Key takeaways and cautionary notes

Suggested subtitle: 

Limit the types of asks you make. When the campaign was in full swing, DoR paused all other marketing and focused just on asking people to become or recruit members. When the campaign ended, they quickly shifted to asking people to buy the next issue of the magazine and other products in their online store so that people didn’t get tired of hearing about membership, but DoR also didn’t stop bringing in new revenue. 

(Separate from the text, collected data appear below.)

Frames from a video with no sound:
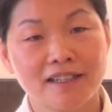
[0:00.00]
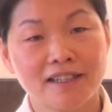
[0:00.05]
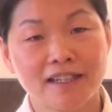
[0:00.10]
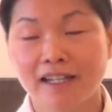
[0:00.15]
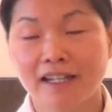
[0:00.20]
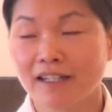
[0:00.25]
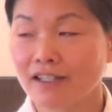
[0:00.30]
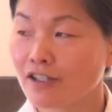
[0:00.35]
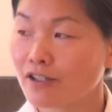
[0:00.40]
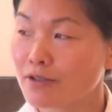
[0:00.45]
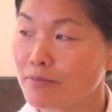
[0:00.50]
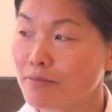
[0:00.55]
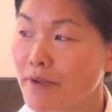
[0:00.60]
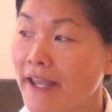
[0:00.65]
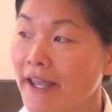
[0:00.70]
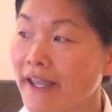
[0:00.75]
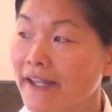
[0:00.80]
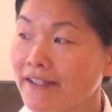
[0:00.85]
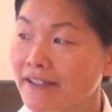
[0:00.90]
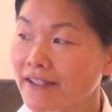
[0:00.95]
And a
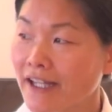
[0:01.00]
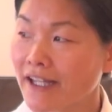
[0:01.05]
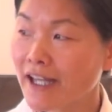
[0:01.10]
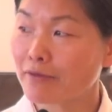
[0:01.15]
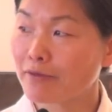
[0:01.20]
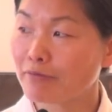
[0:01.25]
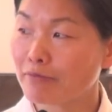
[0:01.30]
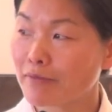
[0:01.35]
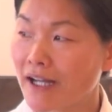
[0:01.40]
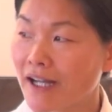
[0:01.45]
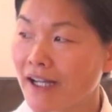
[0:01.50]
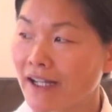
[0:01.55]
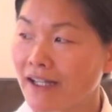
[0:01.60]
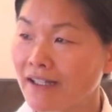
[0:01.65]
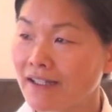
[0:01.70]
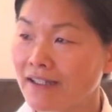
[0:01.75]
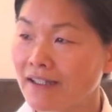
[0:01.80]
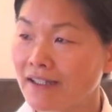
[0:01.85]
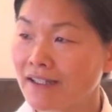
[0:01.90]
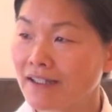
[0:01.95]
man came
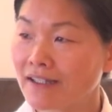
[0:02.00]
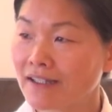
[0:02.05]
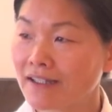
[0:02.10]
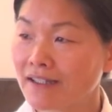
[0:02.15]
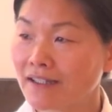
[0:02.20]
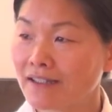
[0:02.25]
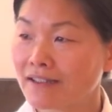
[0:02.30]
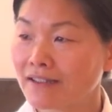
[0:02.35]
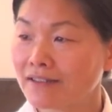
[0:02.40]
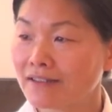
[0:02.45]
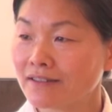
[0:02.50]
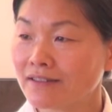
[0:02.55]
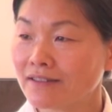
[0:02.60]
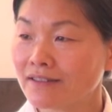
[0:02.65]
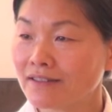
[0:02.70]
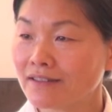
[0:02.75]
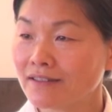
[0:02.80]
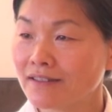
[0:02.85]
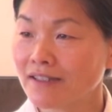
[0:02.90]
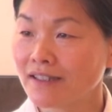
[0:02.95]
by.
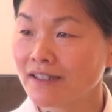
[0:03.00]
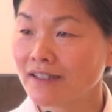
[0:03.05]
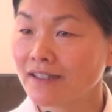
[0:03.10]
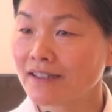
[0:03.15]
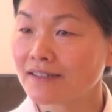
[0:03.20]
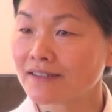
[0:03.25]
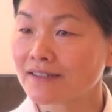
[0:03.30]
He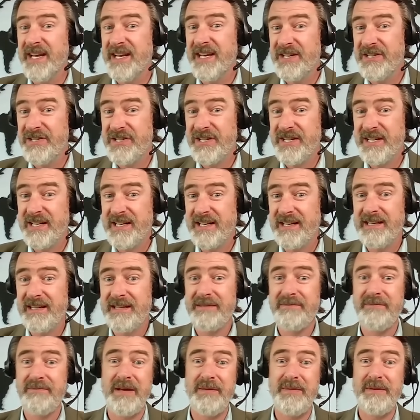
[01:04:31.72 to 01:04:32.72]

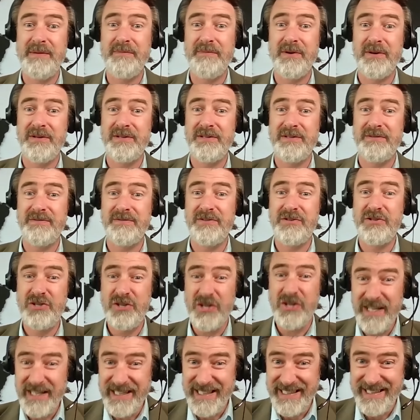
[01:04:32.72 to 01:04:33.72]
Asia, maybe parts of
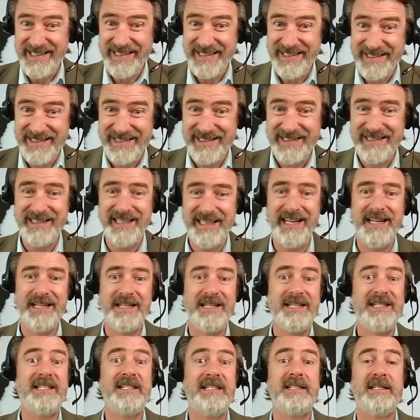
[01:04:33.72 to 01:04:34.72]
China,
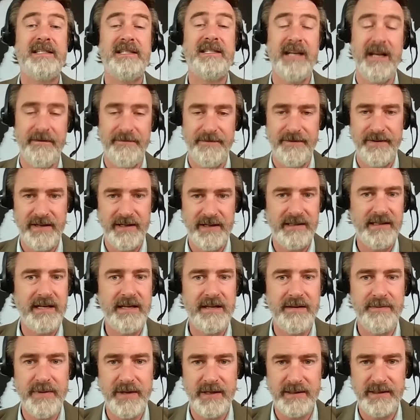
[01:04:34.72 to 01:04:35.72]
and
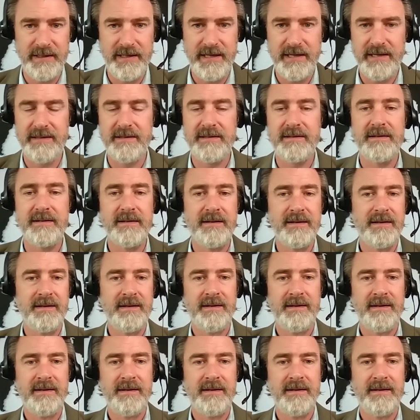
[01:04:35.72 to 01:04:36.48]
definitely the Middle East.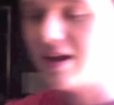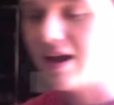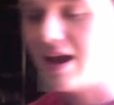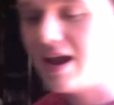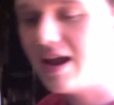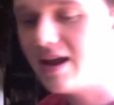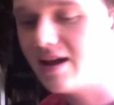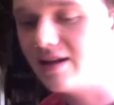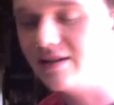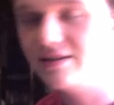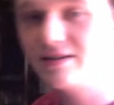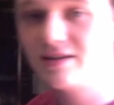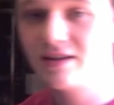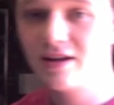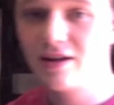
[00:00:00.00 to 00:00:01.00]
and
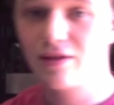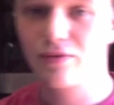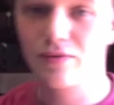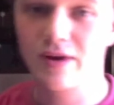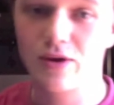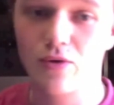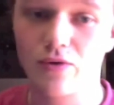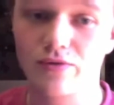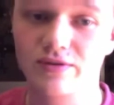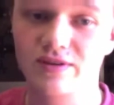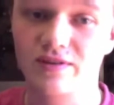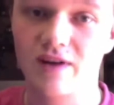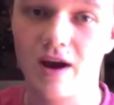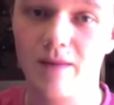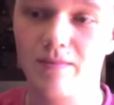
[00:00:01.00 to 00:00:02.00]
3/4
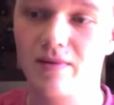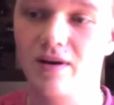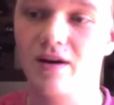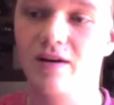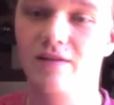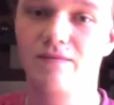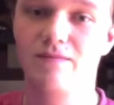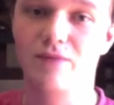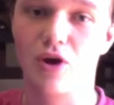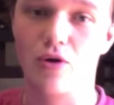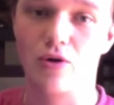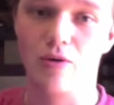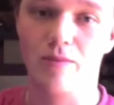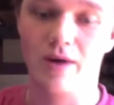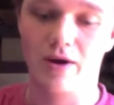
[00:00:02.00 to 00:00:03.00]
cup of
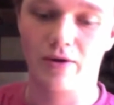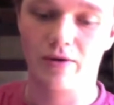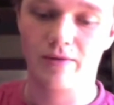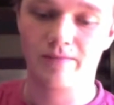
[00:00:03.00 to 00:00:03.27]
cocoa powder.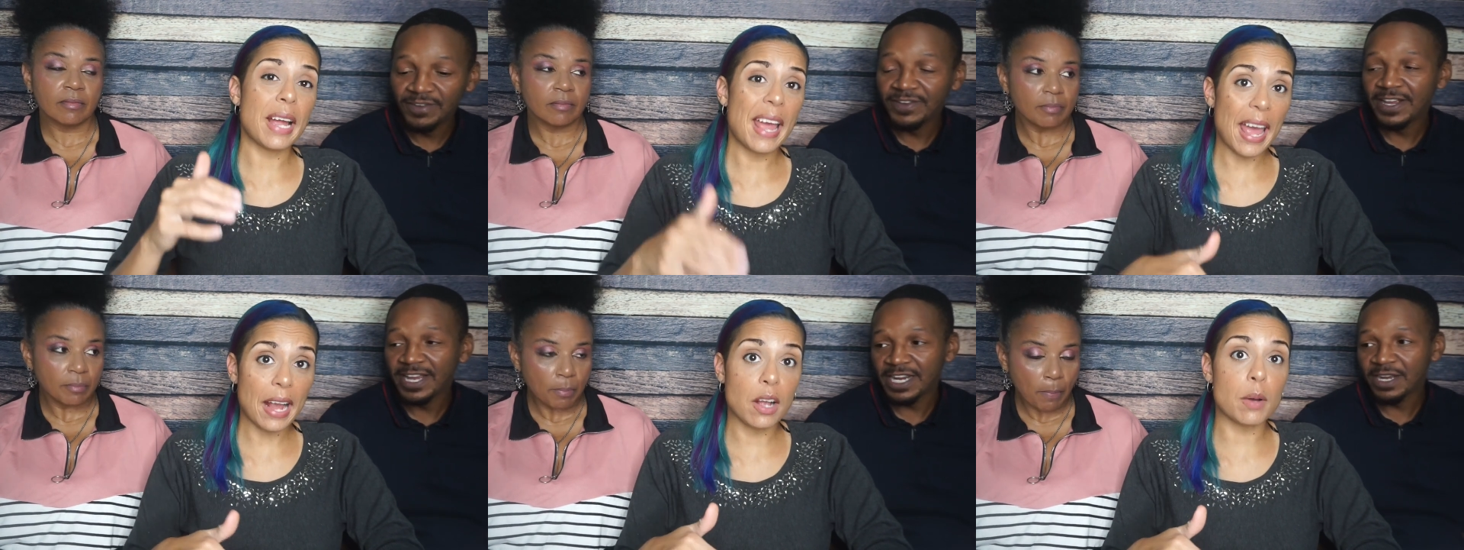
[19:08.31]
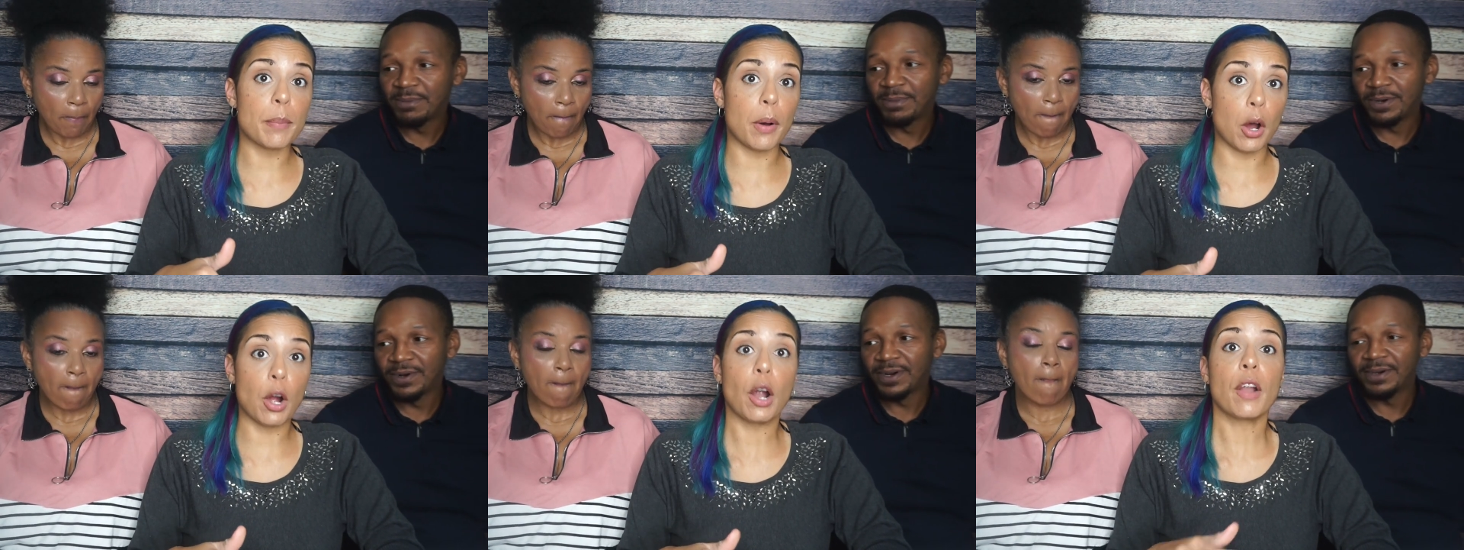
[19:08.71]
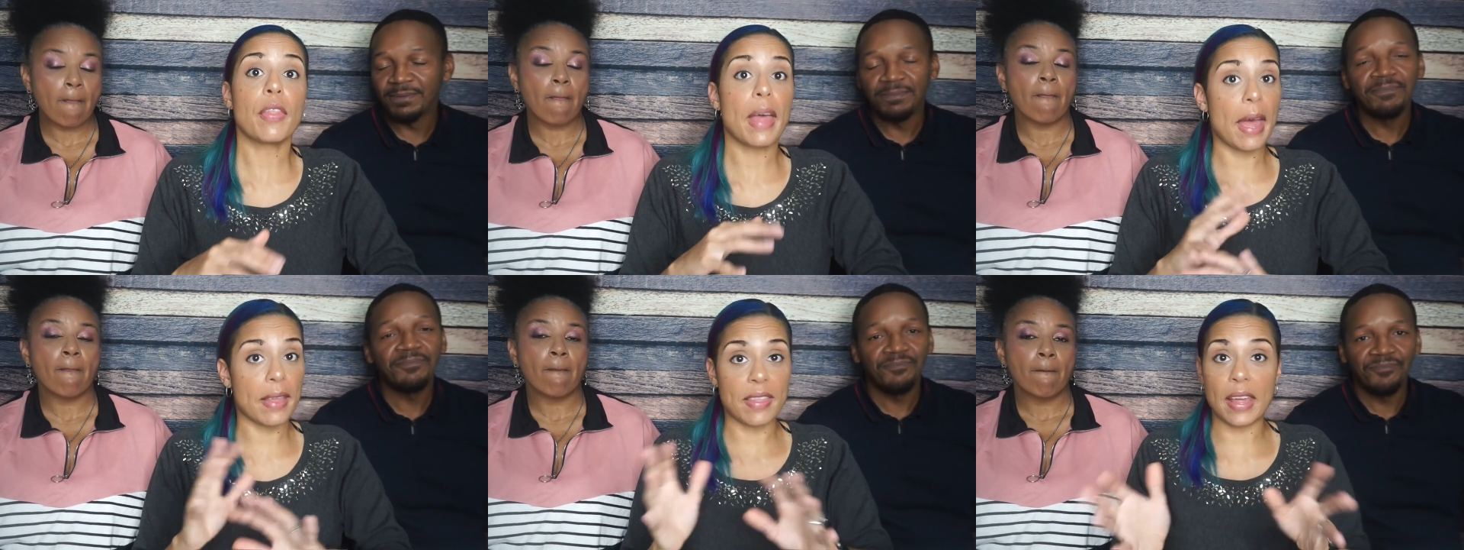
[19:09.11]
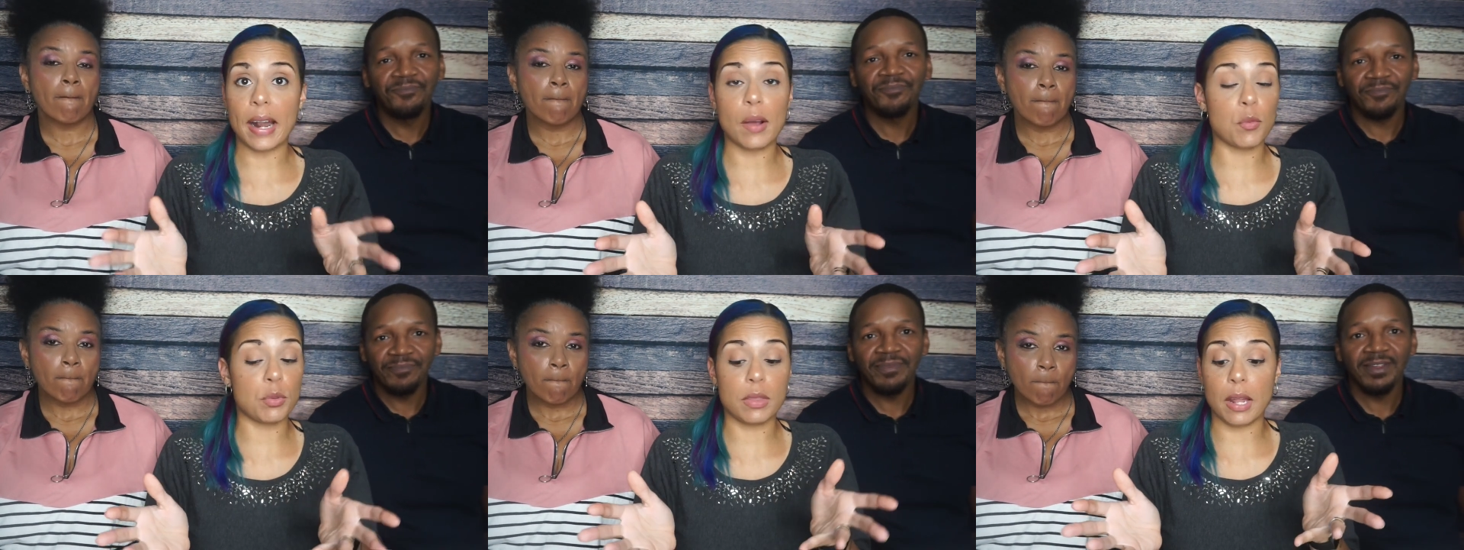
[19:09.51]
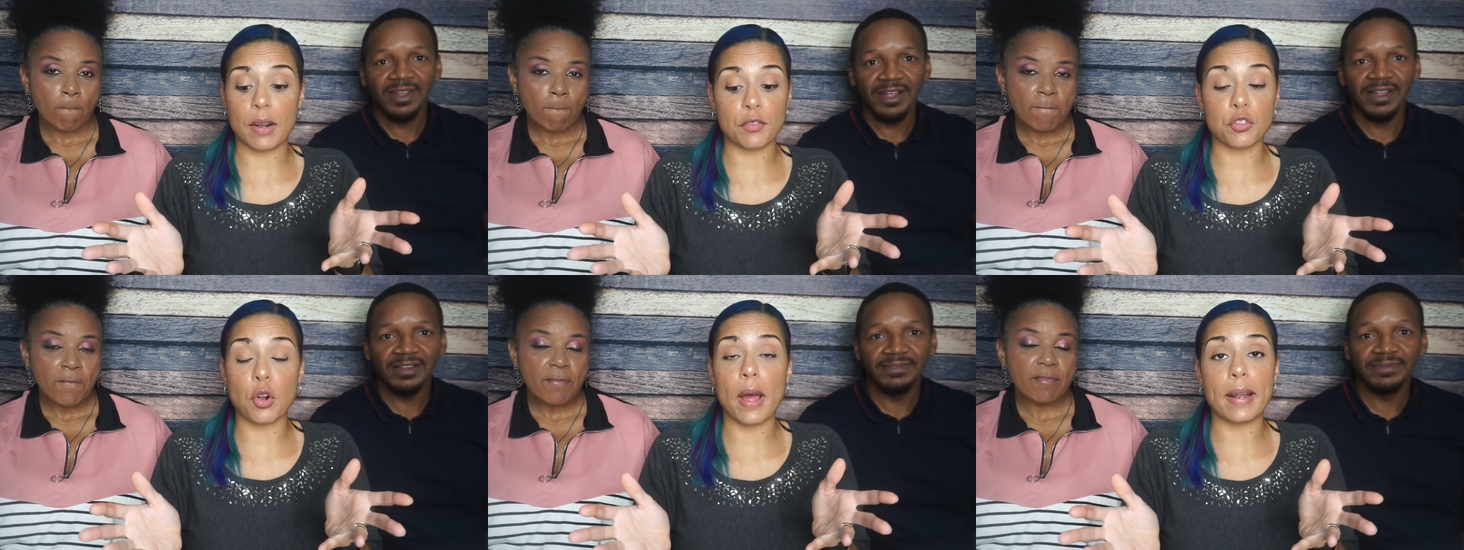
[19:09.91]
Speaker 1: Hecka bar, that that I've that
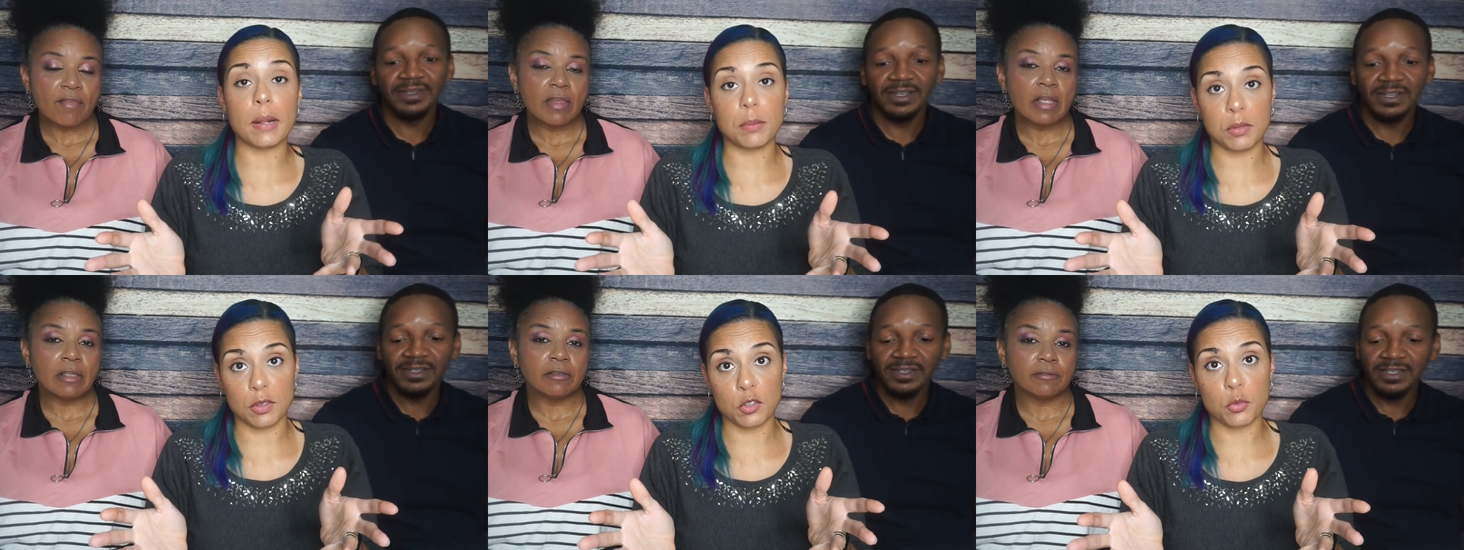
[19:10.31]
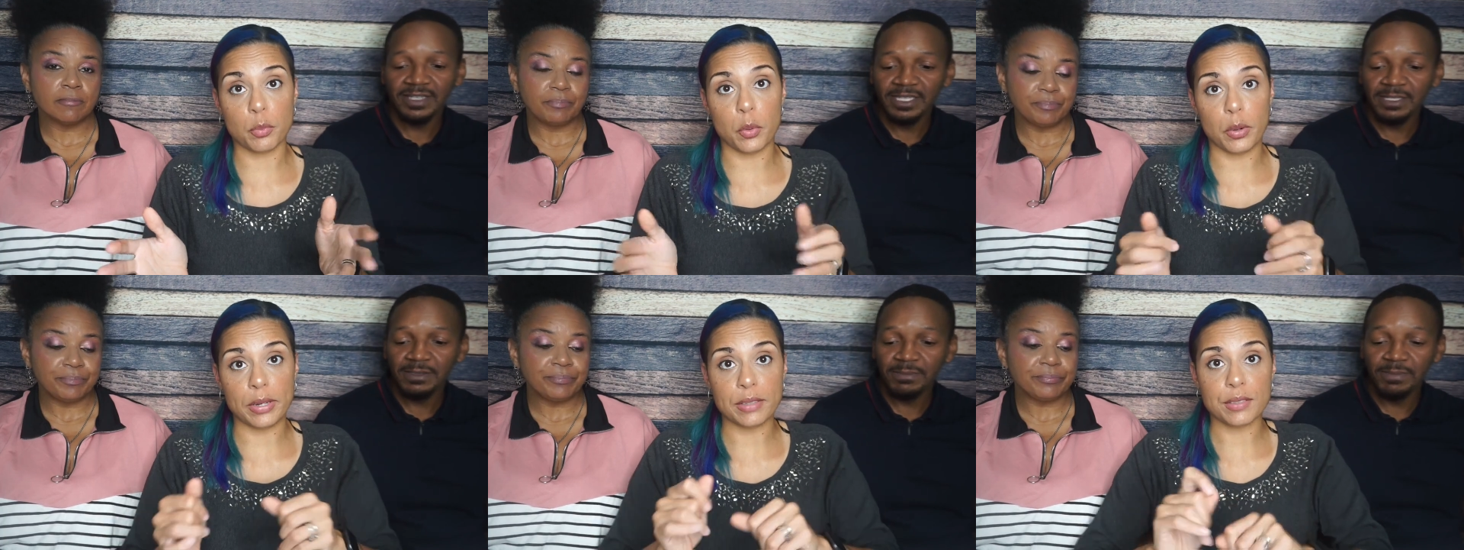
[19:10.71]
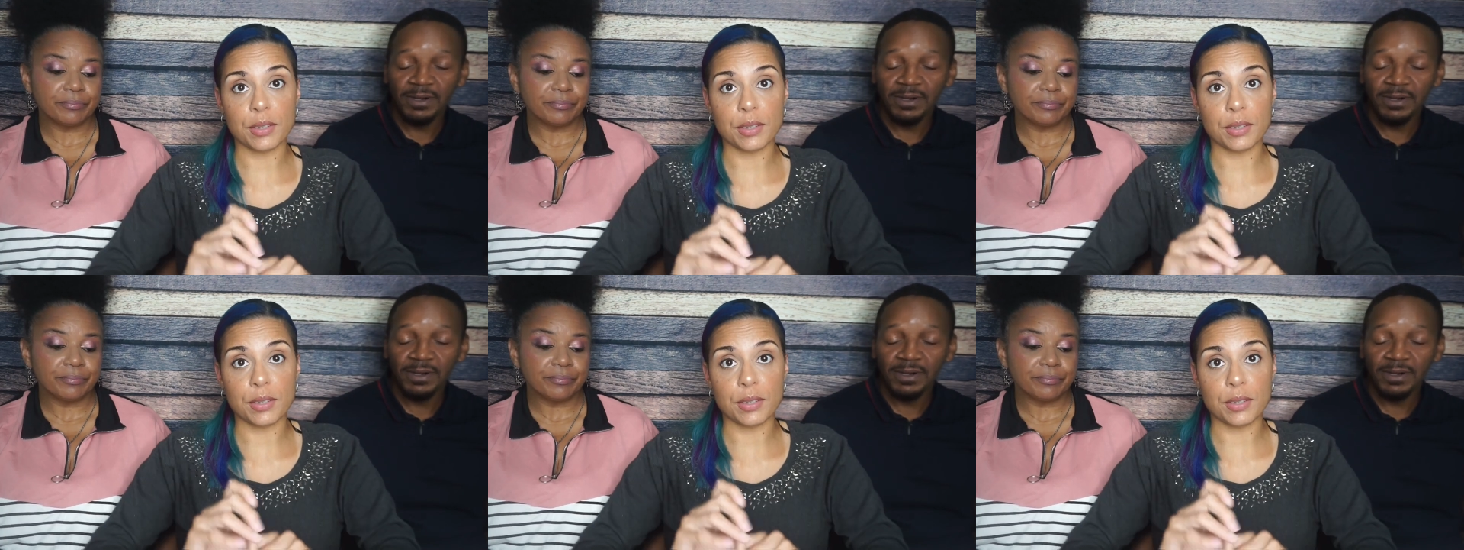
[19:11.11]
I've tried up to All this right. point.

You have to build the community long before you ask them to help you. The campaign’s success came down to two things: careful planning, and the strength of support DoR already had in the community. As Albeanu noted, a lot of the support that DoR received during the campaign was unplanned. There was no way to engineer the outpouring of enthusiasm for the campaign, which resulted from a decade of DoR building relationships. 

“The moment you publish the story, you should reach out to people who might be interested. We built this habit of reaching out to people, sometimes even famous people, then we were sort of tracking who reads our stuff, who shared it, who has talked about it,” Lupsa said. All that painstaking work put them in a strong position to ask their community to show up for them during the campaign. “We were overwhelmed by how much our work has meant to people… That’s why there was no midway slump,” Lupsa said.

An outsider’s perspective is helpful. Having Lupsa, who wasn’t involved in the day-to-day planning, weigh in on the plans every two weeks helped them spot flaws in their plans and bring in fresh ideas that those who were working on the campaign every day might not have spotted. 

A successful campaign means even more change. The DoR team is busy figuring out how to support the customer service needs that 5,000 members bring with them. Previously they staffed the e-commerce parts of membership on a rotating basis, moving different journalists into the role as needed. But that won’t cut it any more. “Doubling is a great success, but… the infrastructure we previously worked with can’t handle it,” Lupsa said. “If you want to [support your members] strategically, you can’t just move a reporter into a customer service representative role for two months.”